Emit the data below verbatim, stripping out any pictures.

[Saved entries]
★ ★ ★ ★ ★ ★ ★

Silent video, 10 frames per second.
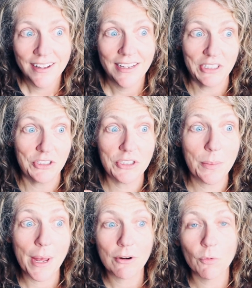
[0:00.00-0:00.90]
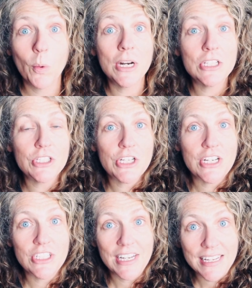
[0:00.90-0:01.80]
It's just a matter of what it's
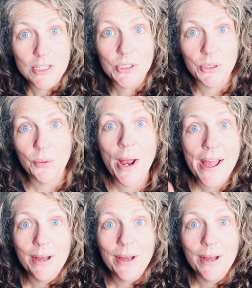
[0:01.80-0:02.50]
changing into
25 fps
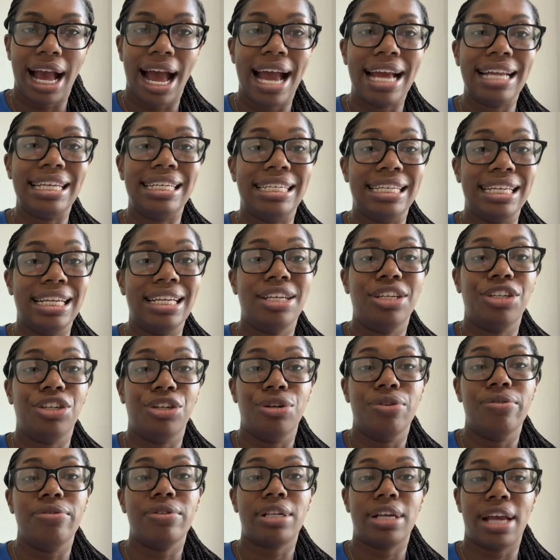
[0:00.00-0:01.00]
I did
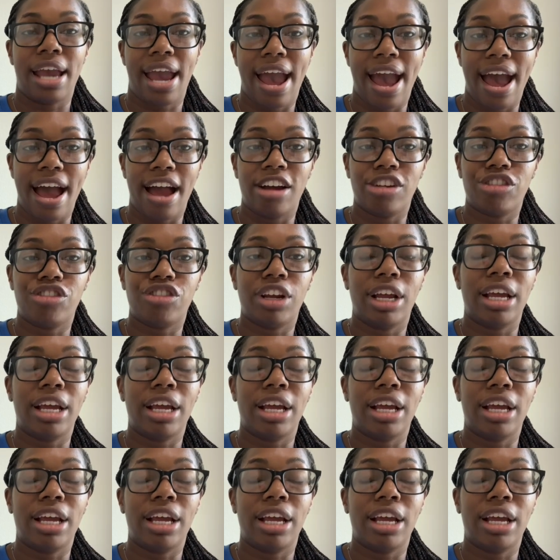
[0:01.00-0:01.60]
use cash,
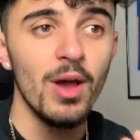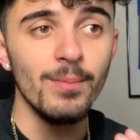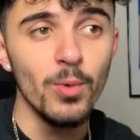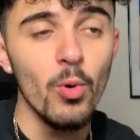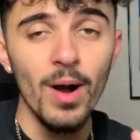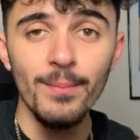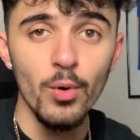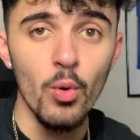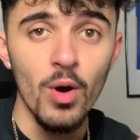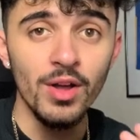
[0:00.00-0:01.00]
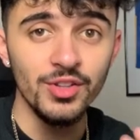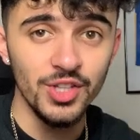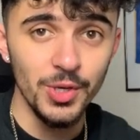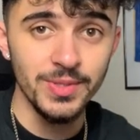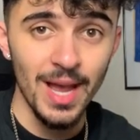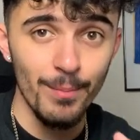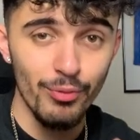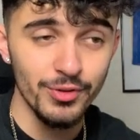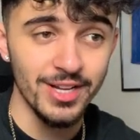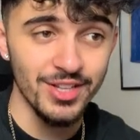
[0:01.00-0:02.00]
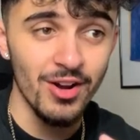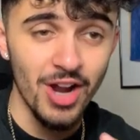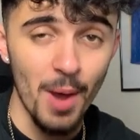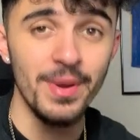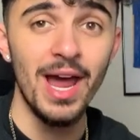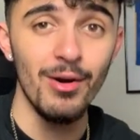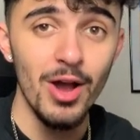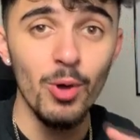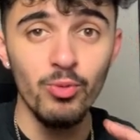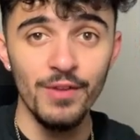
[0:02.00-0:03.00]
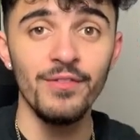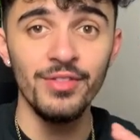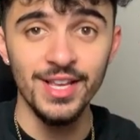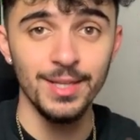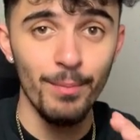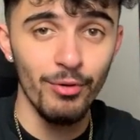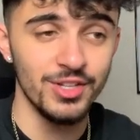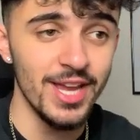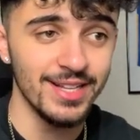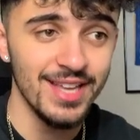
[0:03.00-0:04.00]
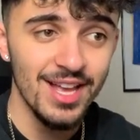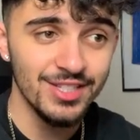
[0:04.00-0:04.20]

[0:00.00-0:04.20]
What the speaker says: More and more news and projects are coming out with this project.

★ ★ ★ ★ ★ ★ ★

§ **Response to this exercise**:
Silent video, 10 frames per second.
[0:00.00-0:00.90]
[0:00.90-0:01.80]
It's just a matter of what it's
[0:01.80-0:02.50]
changing into
25 fps
[0:00.00-0:01.00]
I did
[0:01.00-0:01.60]
use cash,
[0:00.00-0:01.00]
[0:01.00-0:02.00]
[0:02.00-0:03.00]
[0:03.00-0:04.00]
[0:04.00-0:04.20]

[0:00.00-0:04.20]
What the speaker says: More and more news and projects are coming out with this project.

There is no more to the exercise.